Mobil formally broke ground for its U.S. Marketing and Refining Division headquarters, which will be located on Gallows Road, just off the intersection of Interstate 495 and Route 50.
Prior to the official ground-breaking, Mobil Chairman Rawleigh Warner Jr. and Gov. John Dalton addressed a group of 200 state and county officials, Mobil executives and press, under two yellow and white striped plastic tents while the Falls Church High School 23-piece band entertained.
It was perhaps appropriate that one of the tunes played by the band was "Who Sorry Now?", since the new facility will bring some 1,300 new employes to Northern Virginia from financially beleaguered New York City.
Warner denied that Mobil was abandoning New York. In an interview after the groundbreaking, he said. "We are leaving 2,600 employes there, and we have just bought the building we have been renting there for years."
But he would not state flatly that more Mobil divisions would not relocate outside of New York. He said discussions on such matters are always going on, and "I don't know what the future will dictate."
Dalton appeared particularly happy to be at the groundbreaking. For his and Virginia's sake, the band played, "Sing, Sing, Sing."
"We are going all out to bring companies to Virginia," Dalton said in an interview. "We have several attractions, including the very significant factor of being located near the nation's capital. And we have other attractions like a 5 3/4 percent maximum income tax and a Right-to-Work law."
Warner agreed, emphasising the attraction of being near the capital.
"It has become a fact of business life that our activities involve increasing interfaces with government and government regulation," Warner said in his speech. "From here, U.S. Division managers will have easy access to the various federal offices with which they must deal . . . this proximity to Washington will continue to grow in importance."
He also cited easy accessibility to Dulles Airport, attractive nearby housing, and "reasonably complete cultural and recreational amenities," as reasons for choosing Virginia over such possible relocation sites as Maryland, Connecticut and other spots on the eastern seaboard.
Warner also said Mobil enjoyed excellent relations with state government officials while developing the move.
Mobil official Bill Richardson, who headed up the relocation project, praised the "integrity and financial stability of the state and local governments," as a major factor easing the move here.
Both officials praised Fairfax county Board of Supervisors Chairman John Herrity for his work in getting Mobil to move to his county.
Herrity presented Warner with a silver shovel and a plaque showing the shovel to be a gift from the people of Fairfax County. In his remarks before the groundbreaking, Herrity said that the business tax base in Fairfax county had slipped from 16.5 percent of the total county tax base in 1971 to 14 percent in 1975.
Pointing out that the figures meant that residential users were paying higher portions of the county tax bills in recent years, Herrity added, "We did not think that trend should continue."

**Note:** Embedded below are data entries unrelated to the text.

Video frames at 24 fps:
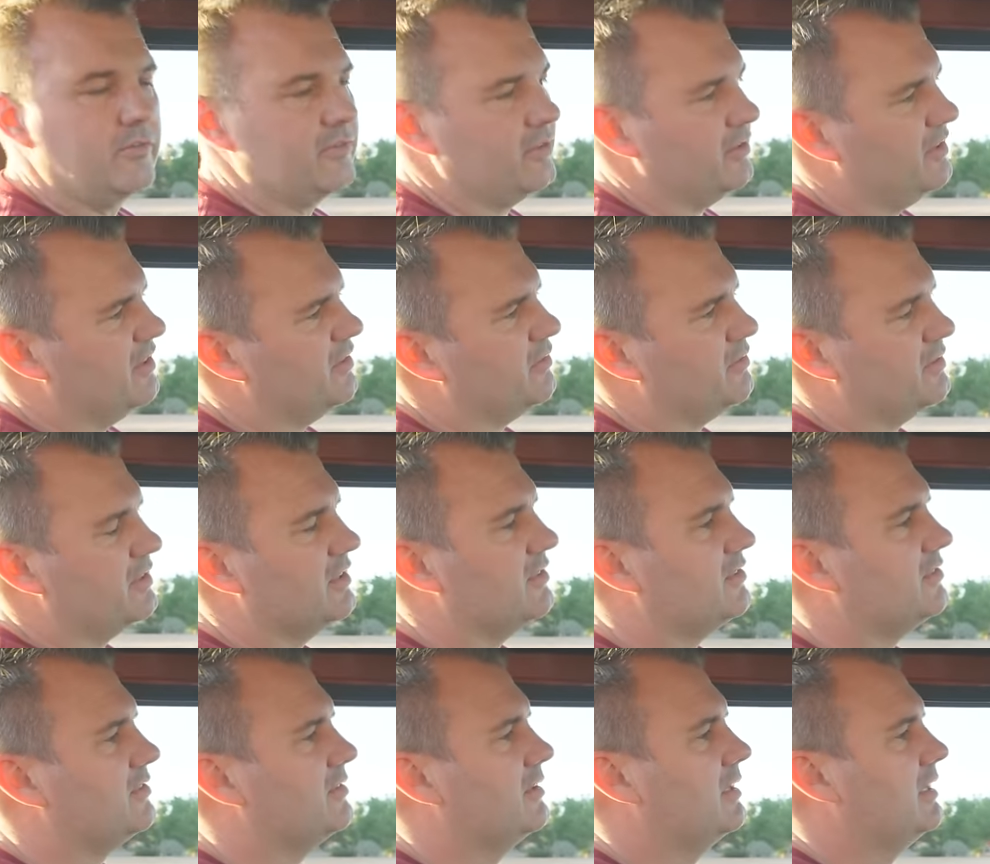So this is
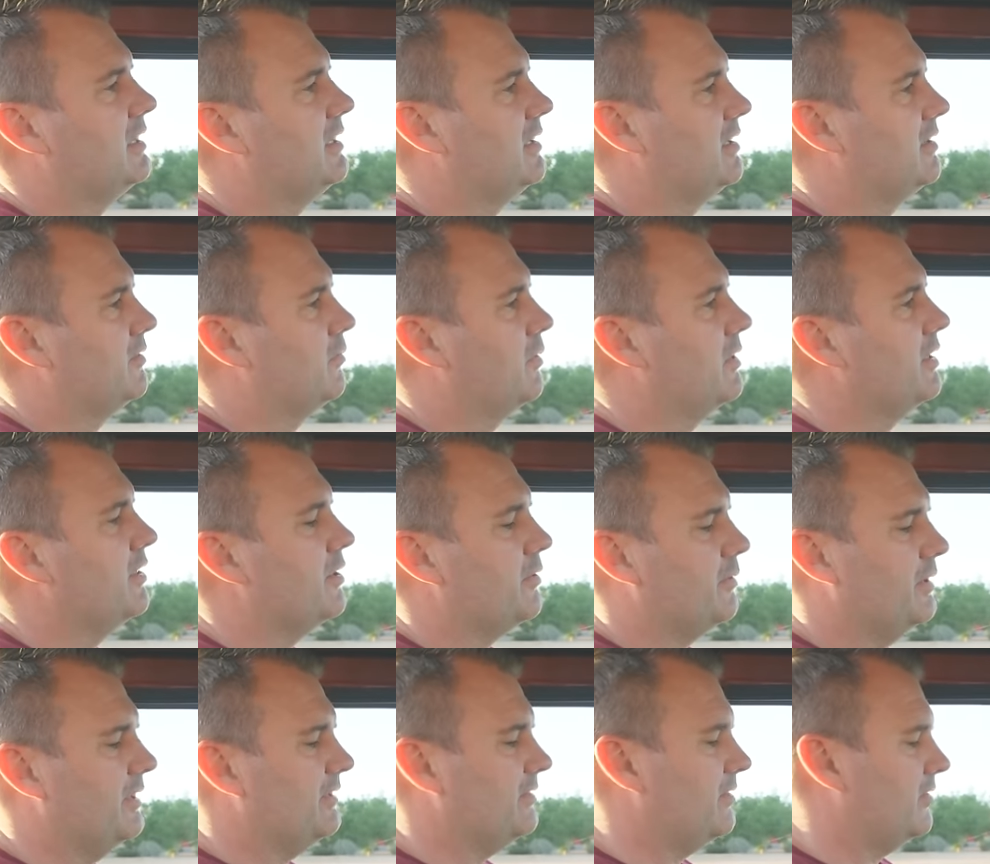just one of the
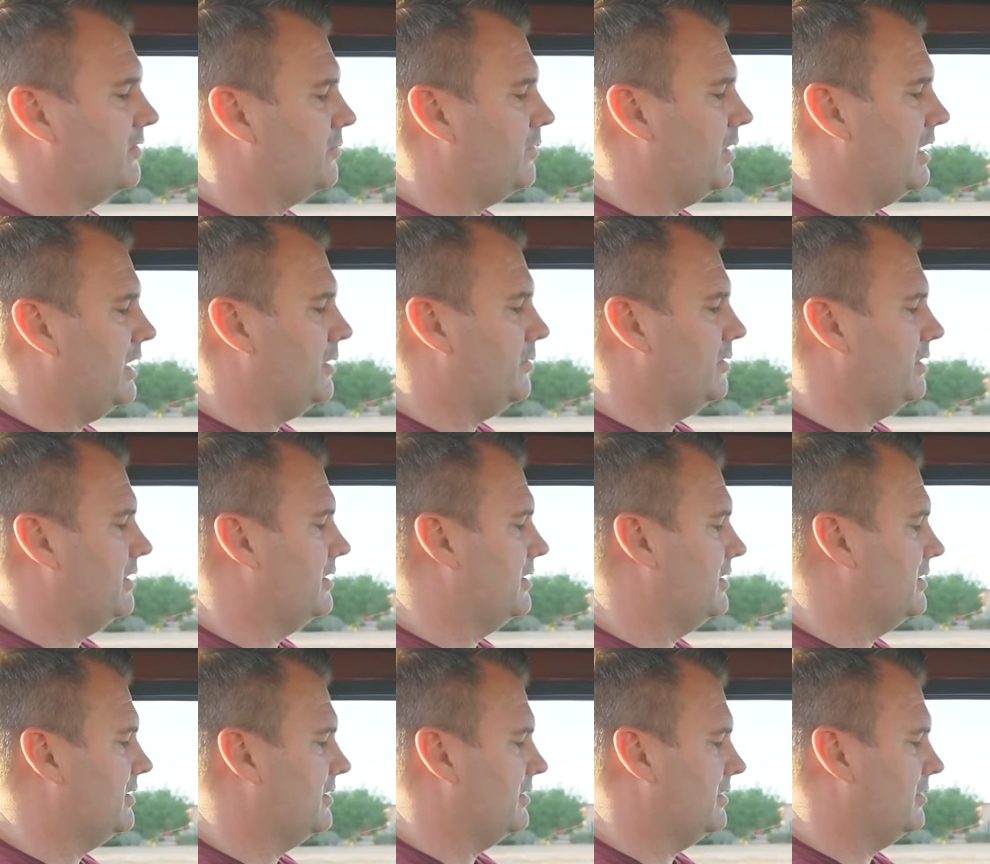reasons why
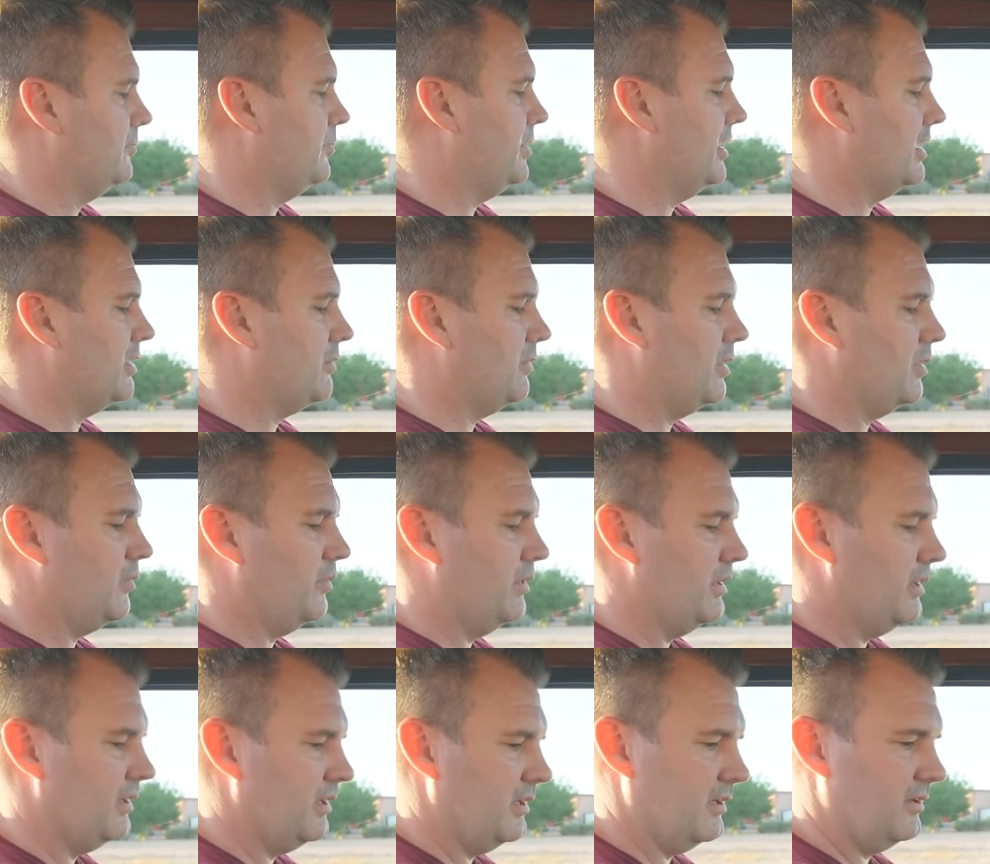we pick what
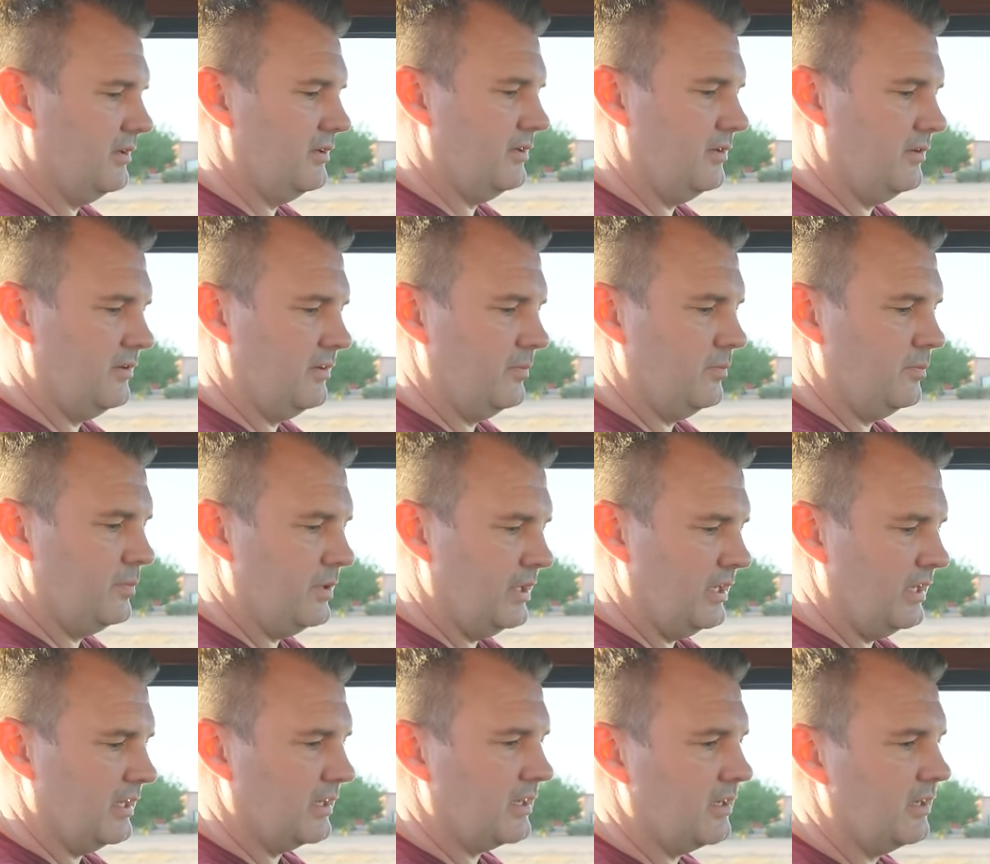we
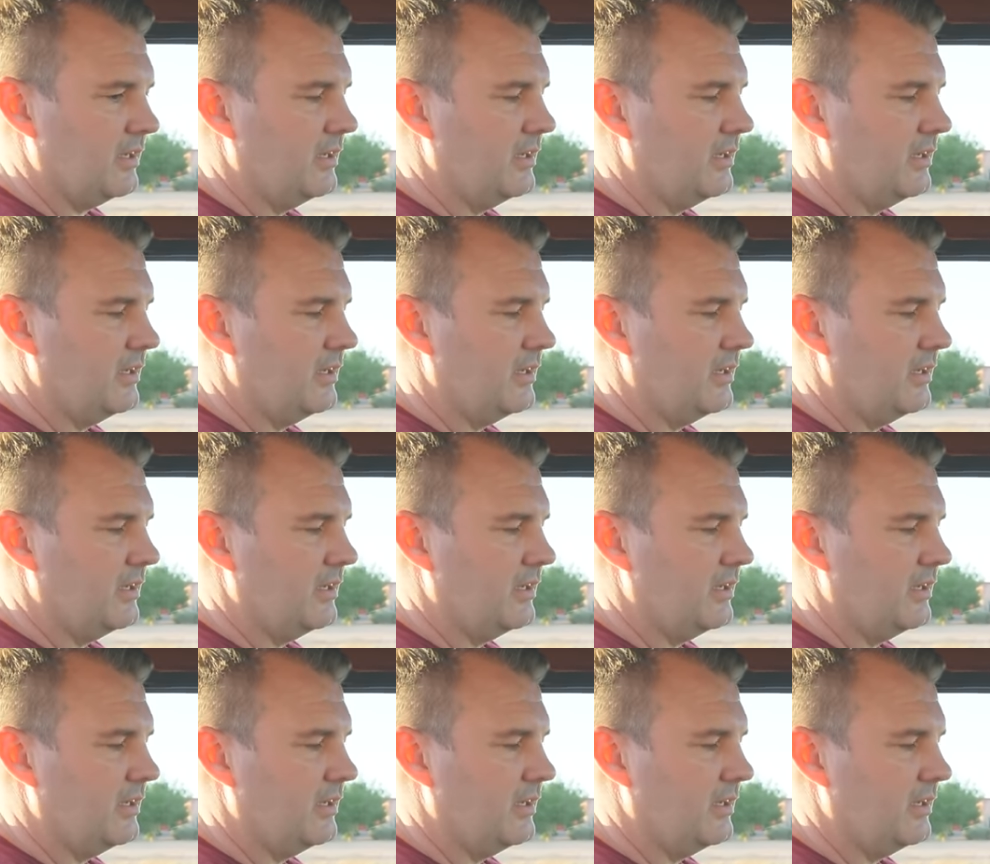pick.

Mobil is one of several operations moving major facilities into Fairfax County recently, including American Telephone and Telegraph Co. and Boeing.
As part of the festivities, Dalton presented Warner with a "stock certificate" for a share in the Virginia Company, the first corporation in America, which was set up in 1607 in Virginia to foster trade between Virginia and England.
The Mobil facility will consist of two buildings. One is an eight-story office building, consisting of two wings and a cylindrical core. It will house the basic administrative services and a heliport on the roof of one wing.
The second building will have three stories and contain an employe services and training center, as well as an atrium. The buildings will be linked by a glass-enclosed pedestrian walkway.
There will be underground parking facilities in the building, which was designed by architect Gyo Obato, of the St. Louis firm of Hellmuth, Obato & Kassabaum.
The complex, located in the center of a heavily wooded area, and is scheduled for occupancy in the summer of 1980.